“What do you intend to do?” inquired Henry Stuart, who stood on the deck watching the sun as it sank into the ocean behind a mass of golden clouds, in which, however, there were some symptoms of stormy weather.
“I mean to wait till it is dark,” said Gascoyne, “and then run down and take possession of the schooner.”
Henry looked at the pirate captain in surprise, and not without distrust. Ole Thorwald, who was smoking his big German pipe with great energy, looked at him with undisguised uneasiness.
“You speak as if you had no doubt whatever of succeeding in this enterprise, Mr. Gascoyne,” said the latter.
“I have no doubt,” replied Gascoyne.
“I do believe you’re right,” returned Thorwald, smoking furiously as he became more agitated “I make no question but your villains will receive you with open arms. What guarantee have we, Mister Gascoyne, or Mister Durward, that we shall not be seized and made to walk the plank, or perform some similarly fantastic feat—in which, mayhap, our feet will have less to do with the performance than our necks—when you get into power?”
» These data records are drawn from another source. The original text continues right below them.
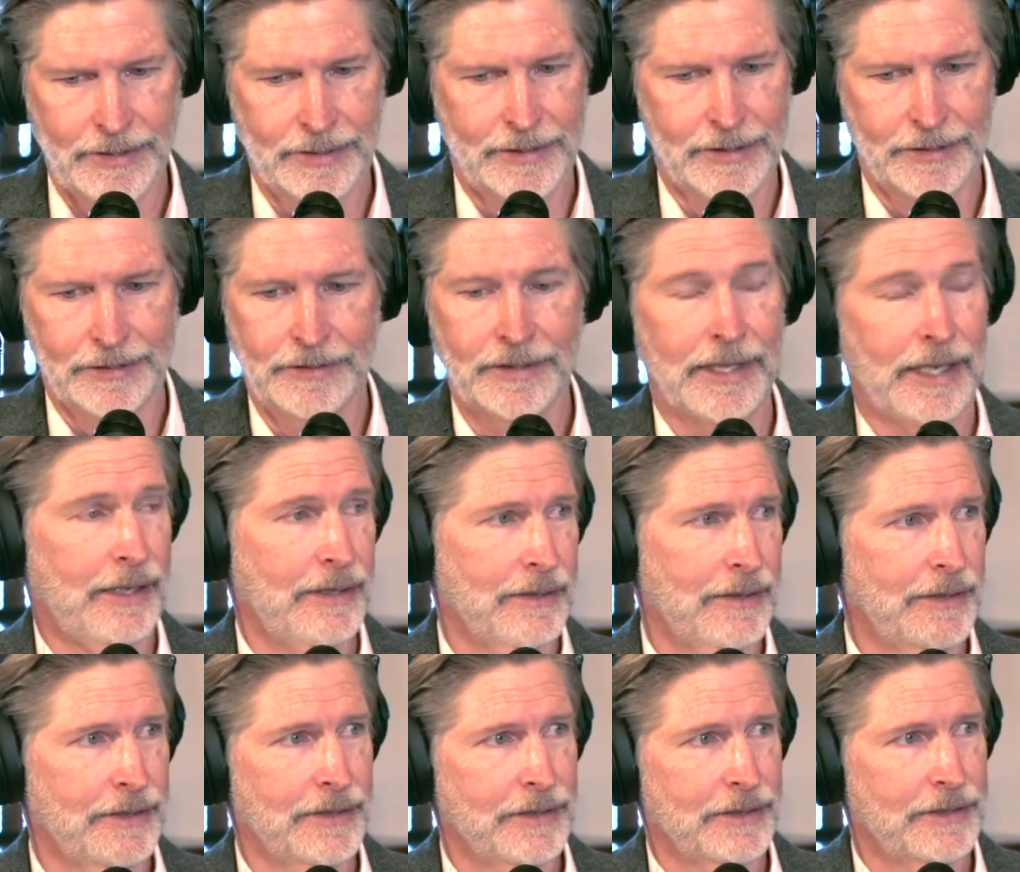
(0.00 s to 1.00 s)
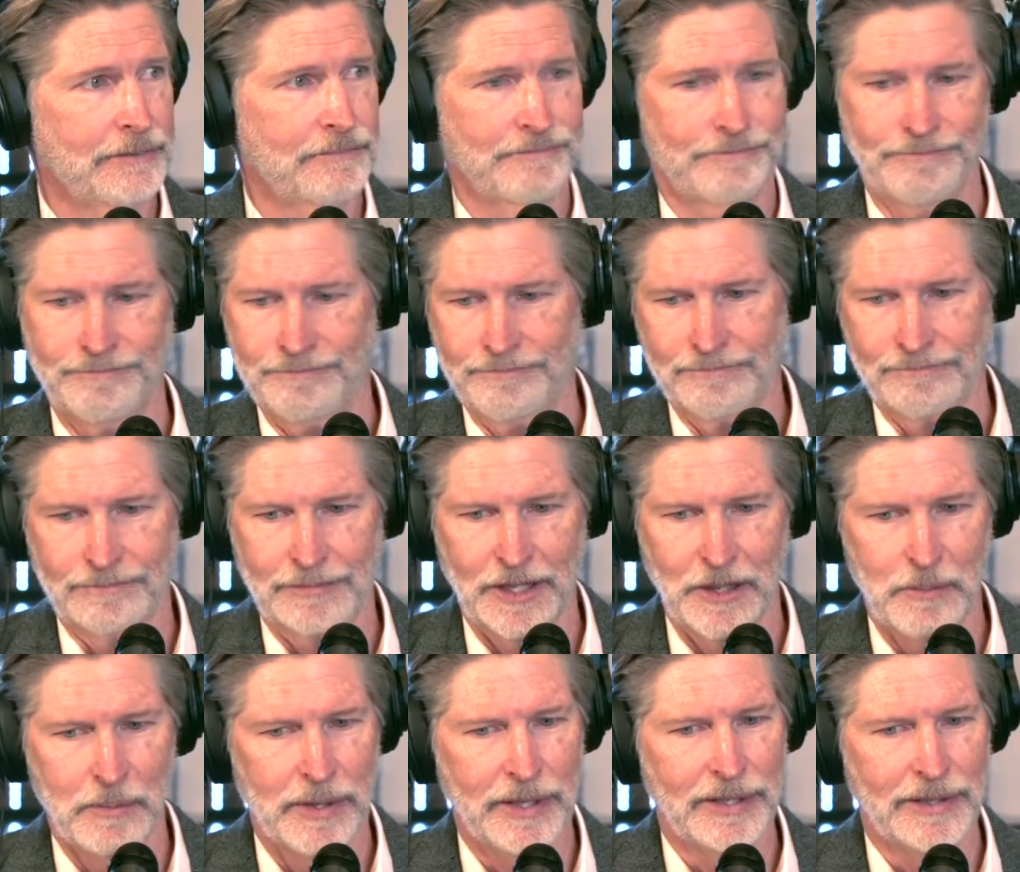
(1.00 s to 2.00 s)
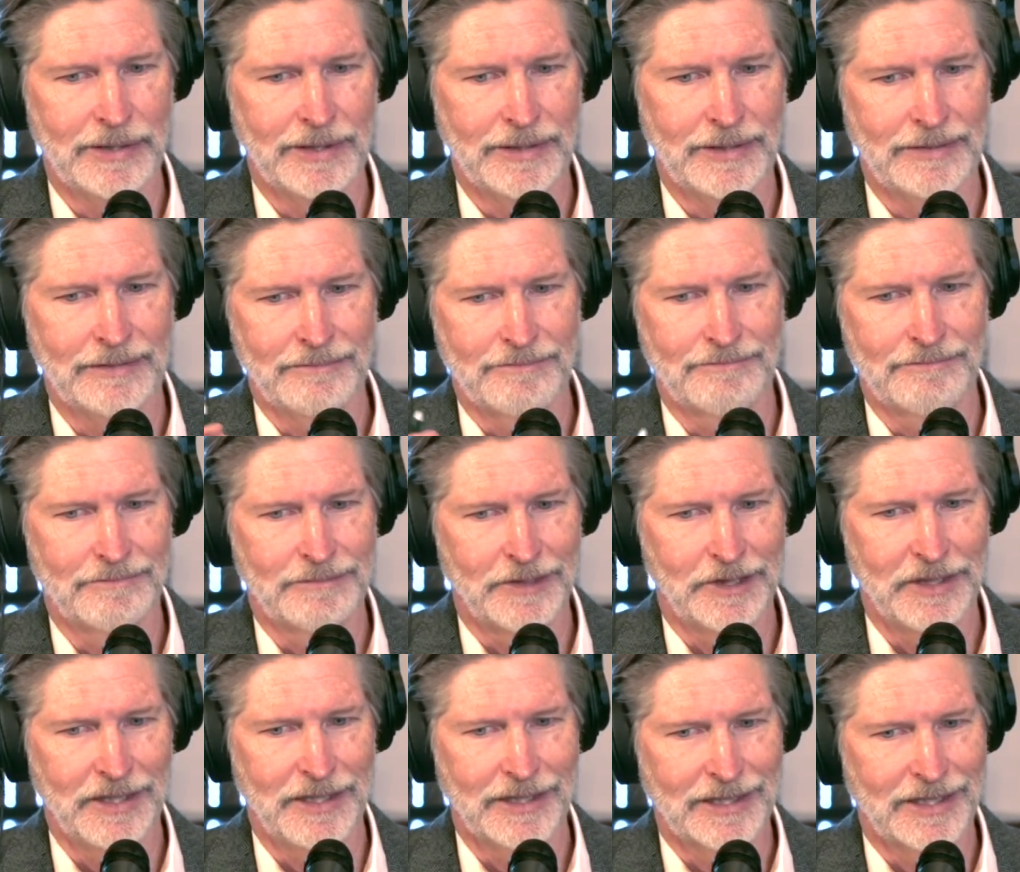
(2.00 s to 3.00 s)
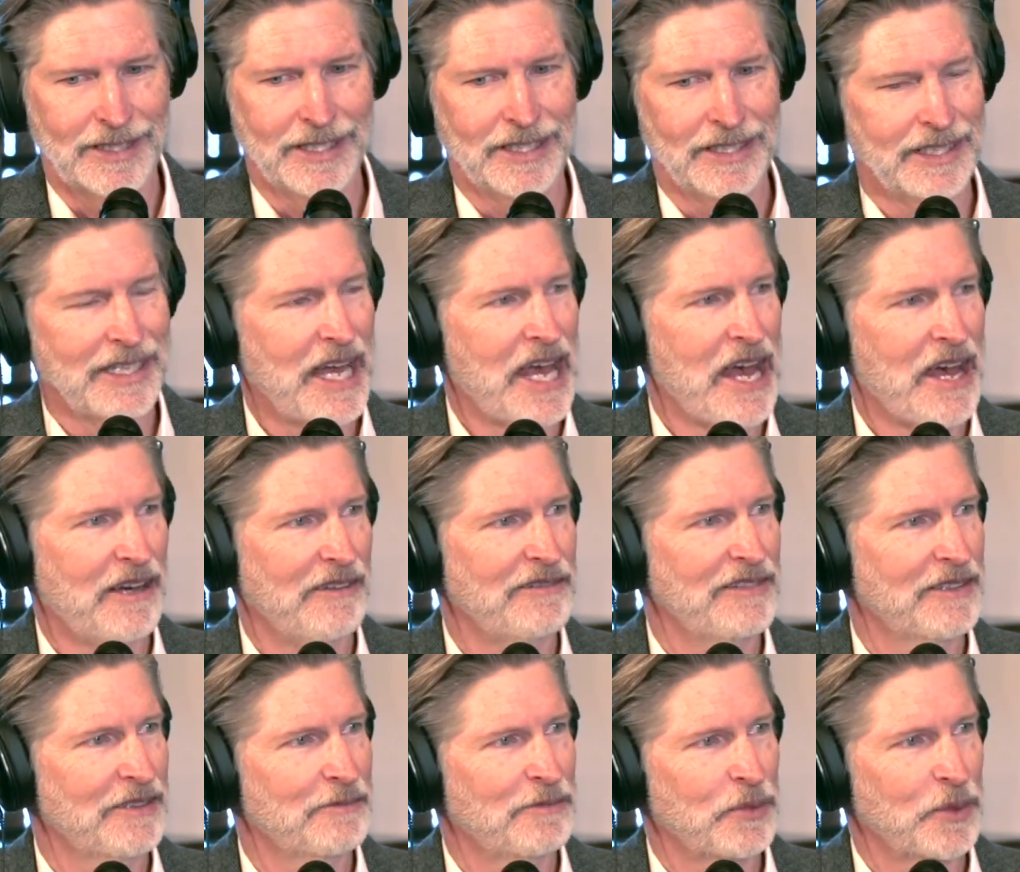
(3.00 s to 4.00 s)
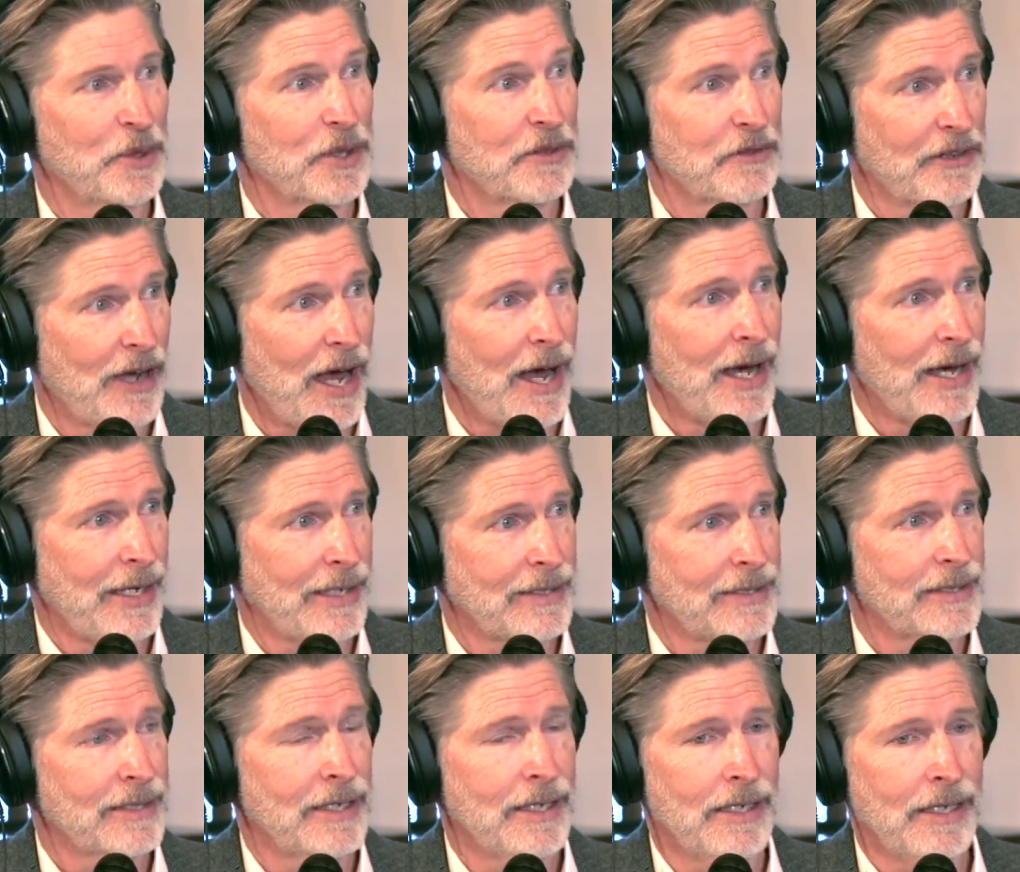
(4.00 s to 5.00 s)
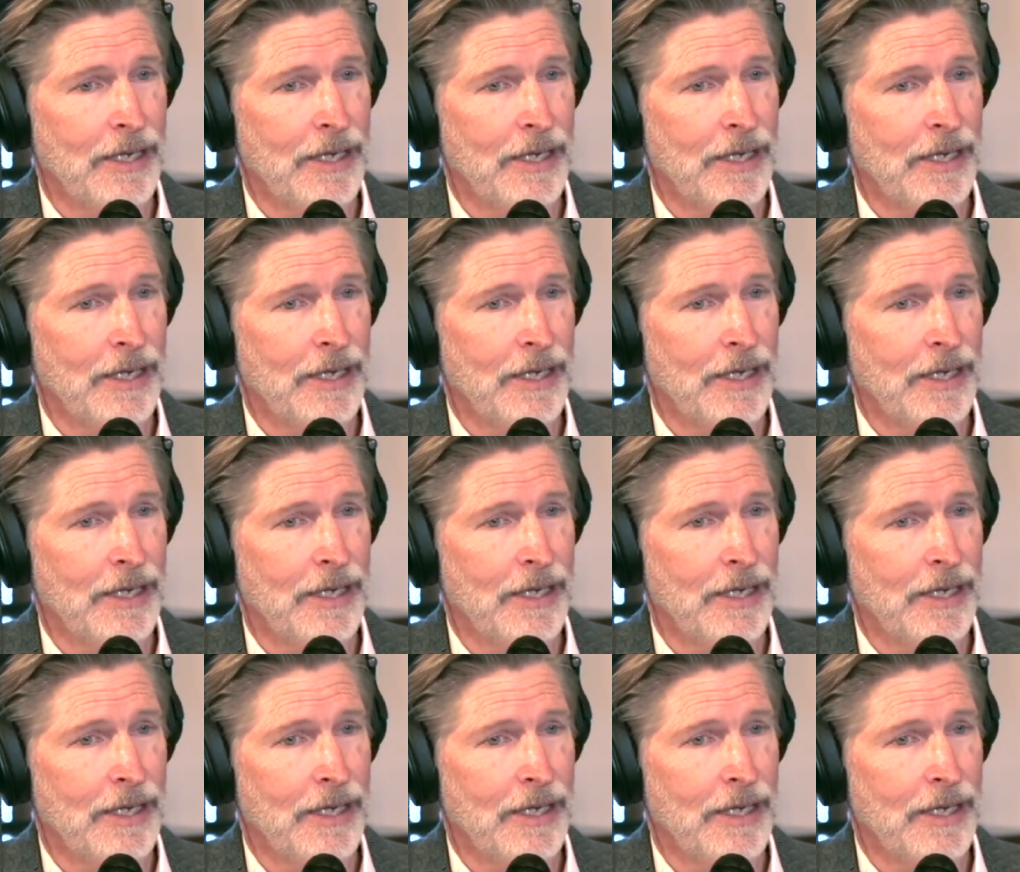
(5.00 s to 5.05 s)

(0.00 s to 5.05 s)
It just completely cut in half with the ice.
“You have no guarantee whatever,” returned Gascoyne, “except the word of a pirate!”
“You say truth,” cried Ole, springing up and pacing the deck with unwonted energy, while a troubled and somewhat fierce expression settled on his usually good-humored countenance. “You say truth, and I think we have been ill-advised when we took this step; for my part, I regard myself as little better than a maniac for putting myself obstinately, not to say deliberately, into the very jaws of a lion,—perhaps I should say a tiger. But, mark my words, Gascoyne, alias Durward” (here he stopped suddenly before the pirate, who was leaning in a careless attitude against the mast, and looked him full in the face), “if you play us false, as I have no hesitation in saying I believe that you fully intend to do, your life will not be worth a pewter shilling.”
“I am yet in your power, Mr. Thorwald,” said Gascoyne; “if your friends agree to it, I cannot prevent your putting about and returning to Sandy Cove. But in that case the missionary’s child will be lost!”
“I do not believe that my child’s safety is so entirely dependent on you,” said Mr. Mason, who had listened in silence to the foregoing dialogue; “she is in the hands of that God on whom you have turned your back, and with whom all things are possible. But I feel disposed to trust you, Gascoyne; and I feel thus because of what was said of you by Mrs. Stuart, in whose good sense I place implicit confidence. I would advise Mr. Thorwald to wait patiently until he sees more cause than he does at present for distrust.”
Gascoyne had turned round, and, during the greater part of this speech, had gazed intently towards the horizon.
“We shall have rough weather to-night,” said he; “but our work will be done before it comes, I hope. Up with the helm now, Henry, and slack off the sheets; it is dark enough to allow us to creep in without being observed. Manton will of course be in the only harbor in the island; we must therefore go round to the other side, and take the risk of running on the reefs.”